If walking on Pham Van Dong Boulevard, along the Nha Trang coastal line, one could breathe the unpleasant smell from a series of sewers which discharge untreated waste water to the sea. There are three or four sewers on the 1-kilometer stretch of road from Hon Chong to Ba Lang alone. Meanwhile, a deep pitch-black lake has taken shape from the sewer system at the T-junction of Dang Tat and Pham Van Dong Roads which discharges waste water to the sea
Except several big hospitals and hotels which have interior waste water treatment systems, other production workshops, homes and agencies discharge water to the city’s sewer system which then carries the untreated water to the river and then to the sea.
Nguyen Van Dam from the Khanh Hoa provincial water supply and drainage company, said that most of the waste water is going directly to the sea. Especially, the sewers along the Pham Van Dong road have most affected people, while the remaining waste water is going to the rivers of Tac and Quan Truong.
The blue tide
Dr Le Nhu Hau from the Nha Trang Research Institute of technological applications, said that there is too much organic waste, which inevitably leads to the sharp increase of organic proportion in the sea water. The blue tide is a phenomenon that can prove the phenomenon.
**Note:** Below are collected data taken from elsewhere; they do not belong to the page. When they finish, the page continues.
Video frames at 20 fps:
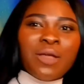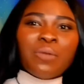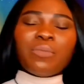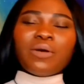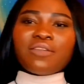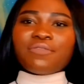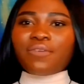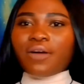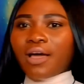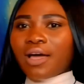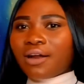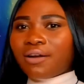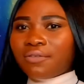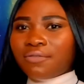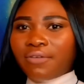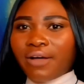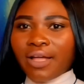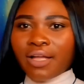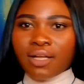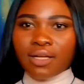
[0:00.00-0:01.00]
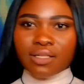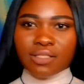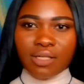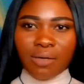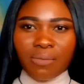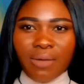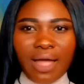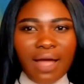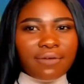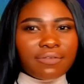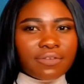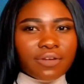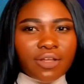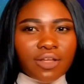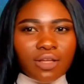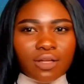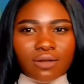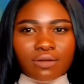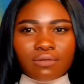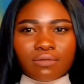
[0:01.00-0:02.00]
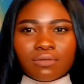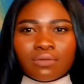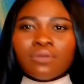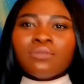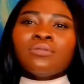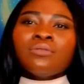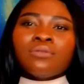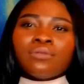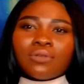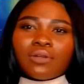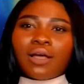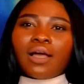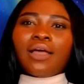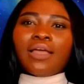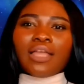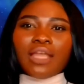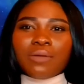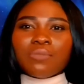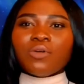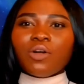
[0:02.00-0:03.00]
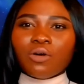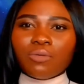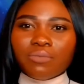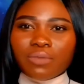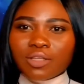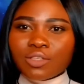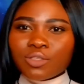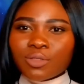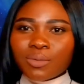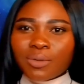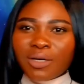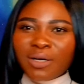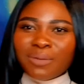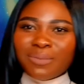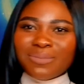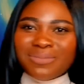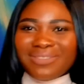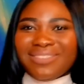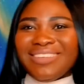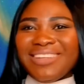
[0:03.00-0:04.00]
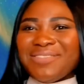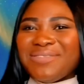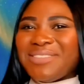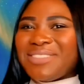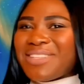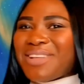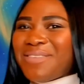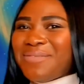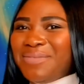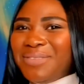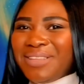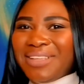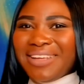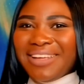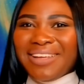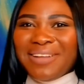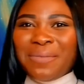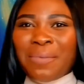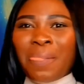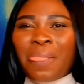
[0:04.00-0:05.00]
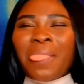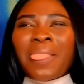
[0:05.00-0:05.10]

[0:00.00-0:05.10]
But if I gotta fight, because I'm African, I am gonna beat you up. And stop playing.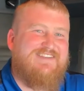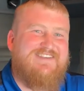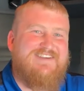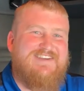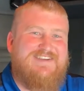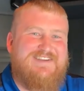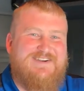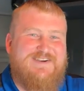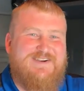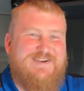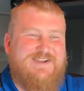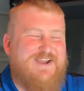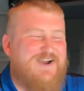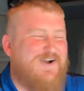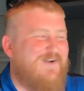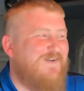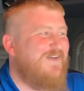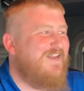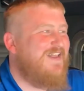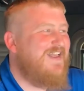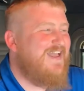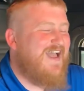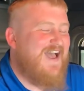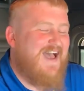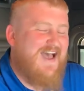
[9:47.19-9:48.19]
Look, there we go.
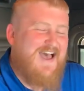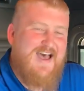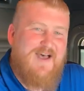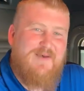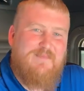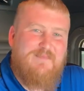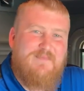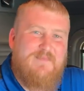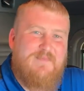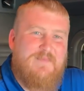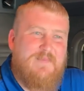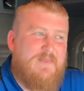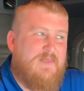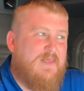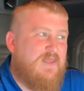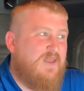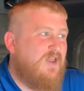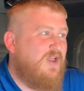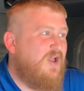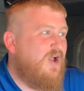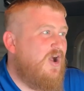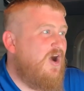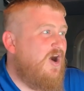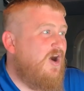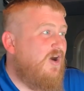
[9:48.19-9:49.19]

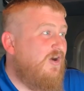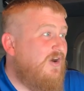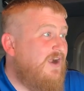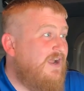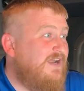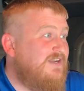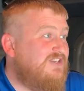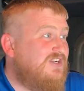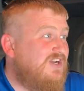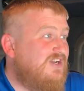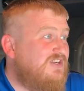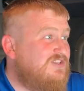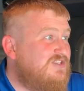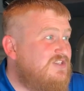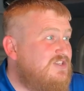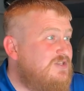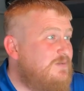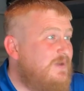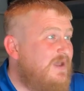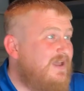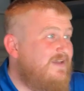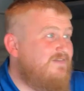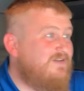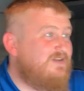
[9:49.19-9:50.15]
All right, Josh, do you have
The blue tide mostly occurs in the months from April to June, in the dry season. During that time, the rainfall is low, while the organic amount is denser, and green seaweed grows rapidly and dies, which all cause the blue tide. Pham Van Dong Road, especially the area near the Hon Chong tourist attraction, proves to be the place which most suffers from the blue tide. As some types of seaweed grows strongly, it scrambles for oxygen with other kinds of plantations, thus causing biological imbalance.
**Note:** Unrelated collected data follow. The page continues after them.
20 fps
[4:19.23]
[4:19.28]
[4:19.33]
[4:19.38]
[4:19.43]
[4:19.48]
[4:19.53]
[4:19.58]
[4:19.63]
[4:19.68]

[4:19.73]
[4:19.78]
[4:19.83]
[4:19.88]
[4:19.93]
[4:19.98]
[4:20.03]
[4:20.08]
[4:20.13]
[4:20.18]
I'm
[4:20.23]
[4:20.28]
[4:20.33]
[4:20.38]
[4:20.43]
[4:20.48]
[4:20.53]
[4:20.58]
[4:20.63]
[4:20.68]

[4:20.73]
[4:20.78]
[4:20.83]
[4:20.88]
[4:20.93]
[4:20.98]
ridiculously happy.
“If the organic and rubbish pollution continues, no one would come to Nha Trang to have bathing in the sea one day,” An has warned.
He said that a lot of tourists heard about the microorganism in the sea water, and they tried to go to farer islands to have nothing. Nowadays, only local residents have coastal bathing.
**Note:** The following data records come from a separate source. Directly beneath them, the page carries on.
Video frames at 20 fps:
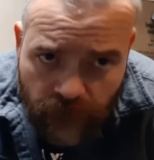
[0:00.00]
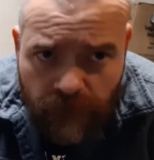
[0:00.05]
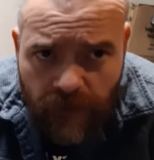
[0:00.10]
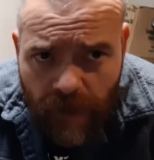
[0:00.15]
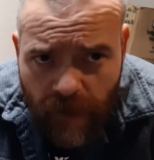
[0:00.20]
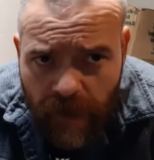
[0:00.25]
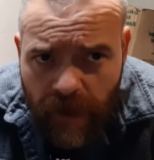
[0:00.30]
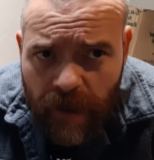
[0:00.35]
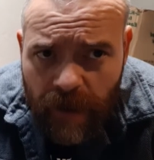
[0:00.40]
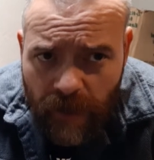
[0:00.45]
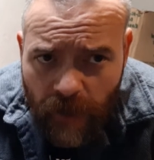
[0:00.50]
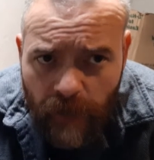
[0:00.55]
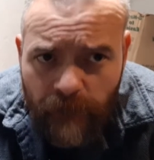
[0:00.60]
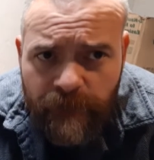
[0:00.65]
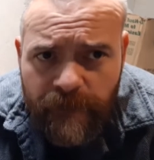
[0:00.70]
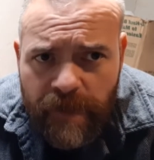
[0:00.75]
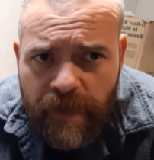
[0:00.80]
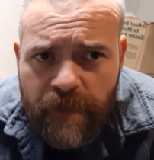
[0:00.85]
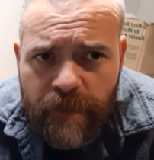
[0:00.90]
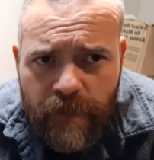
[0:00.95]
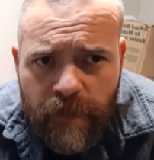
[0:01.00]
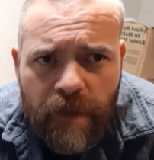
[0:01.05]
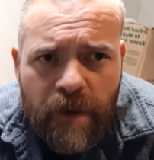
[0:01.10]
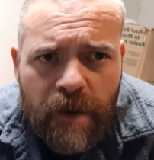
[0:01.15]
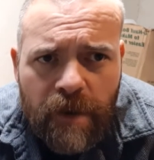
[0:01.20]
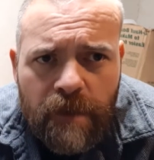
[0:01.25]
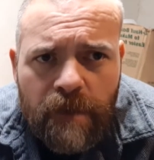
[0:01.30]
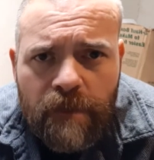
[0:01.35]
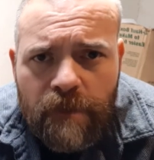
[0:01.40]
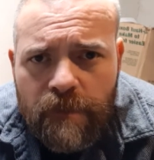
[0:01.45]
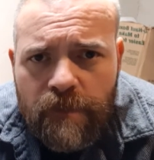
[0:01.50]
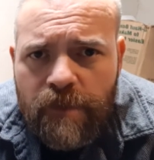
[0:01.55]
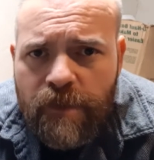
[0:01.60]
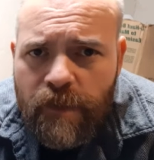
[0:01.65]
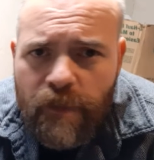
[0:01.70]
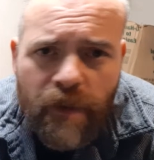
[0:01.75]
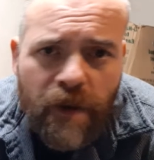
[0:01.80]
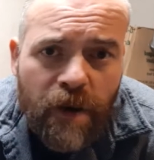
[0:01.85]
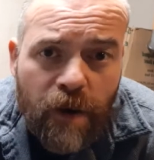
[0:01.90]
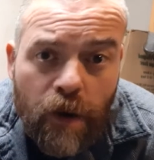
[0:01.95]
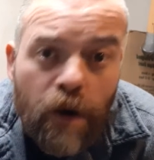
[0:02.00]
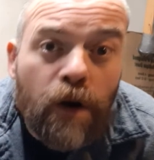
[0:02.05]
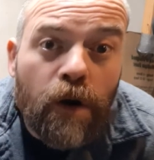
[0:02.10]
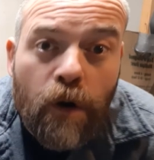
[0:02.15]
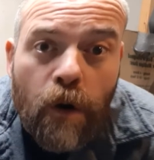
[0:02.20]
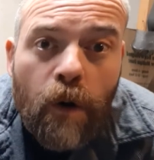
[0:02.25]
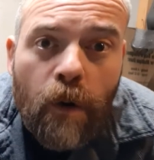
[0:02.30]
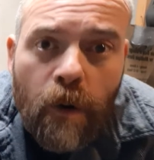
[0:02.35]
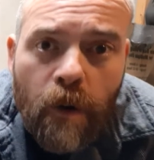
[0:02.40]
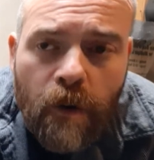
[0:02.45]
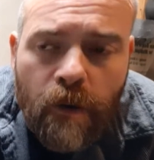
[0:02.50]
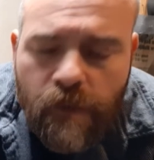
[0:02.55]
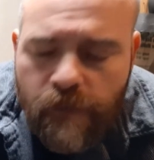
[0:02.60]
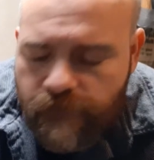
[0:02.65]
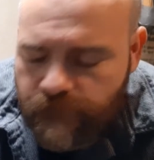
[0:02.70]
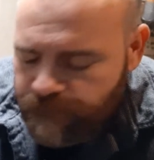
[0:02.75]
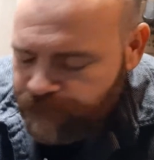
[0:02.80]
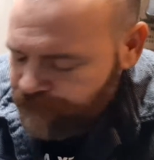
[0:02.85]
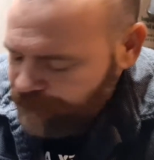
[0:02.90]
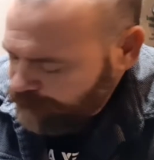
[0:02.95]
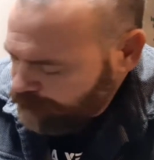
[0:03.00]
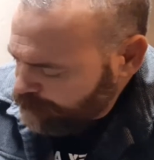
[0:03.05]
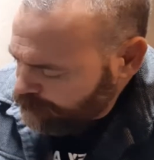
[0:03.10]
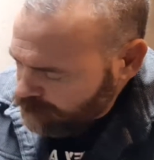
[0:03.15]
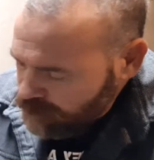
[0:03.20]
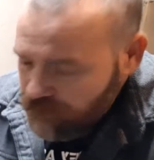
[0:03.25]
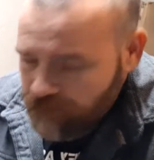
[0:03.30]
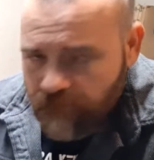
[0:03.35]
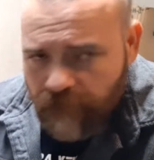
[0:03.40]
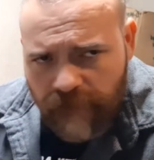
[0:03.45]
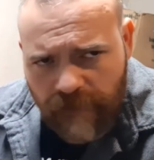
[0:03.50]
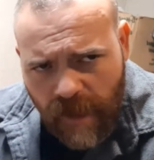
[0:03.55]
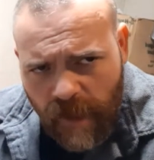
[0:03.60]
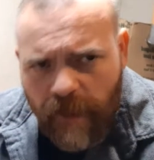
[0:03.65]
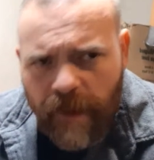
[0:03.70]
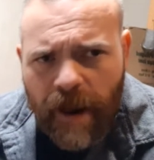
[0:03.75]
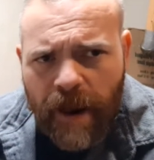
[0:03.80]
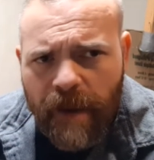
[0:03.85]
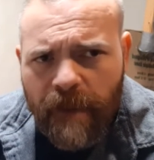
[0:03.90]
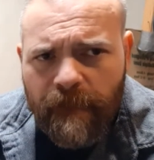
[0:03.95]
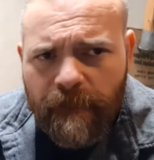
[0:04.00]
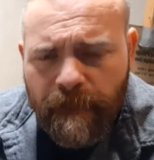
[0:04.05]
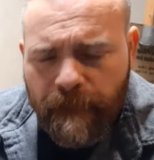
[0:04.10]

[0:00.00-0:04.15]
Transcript: Alright, hopefully to a good girl. Okay.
Nguyen Van Thanh, Director of the Nha Trang Tourism Information Center, has admitted that the unpleasant smell and the changed color of the sea water has affected the bathing of tourists.
In fact, the city authorities have been applying drastic measures to clean the Nha Trang sea water. Especially, since 2007, under the project on improving the environment of Nha Trang City which uses the loans from the World Bank, a lot of sewer systems have been installed. However, waste water still has been discharged to the sea without treatment.
According to Ly Ngoc Dung, Director of the project management unit, due to the lack of capital, the implementation of a lot investment items have been delayed.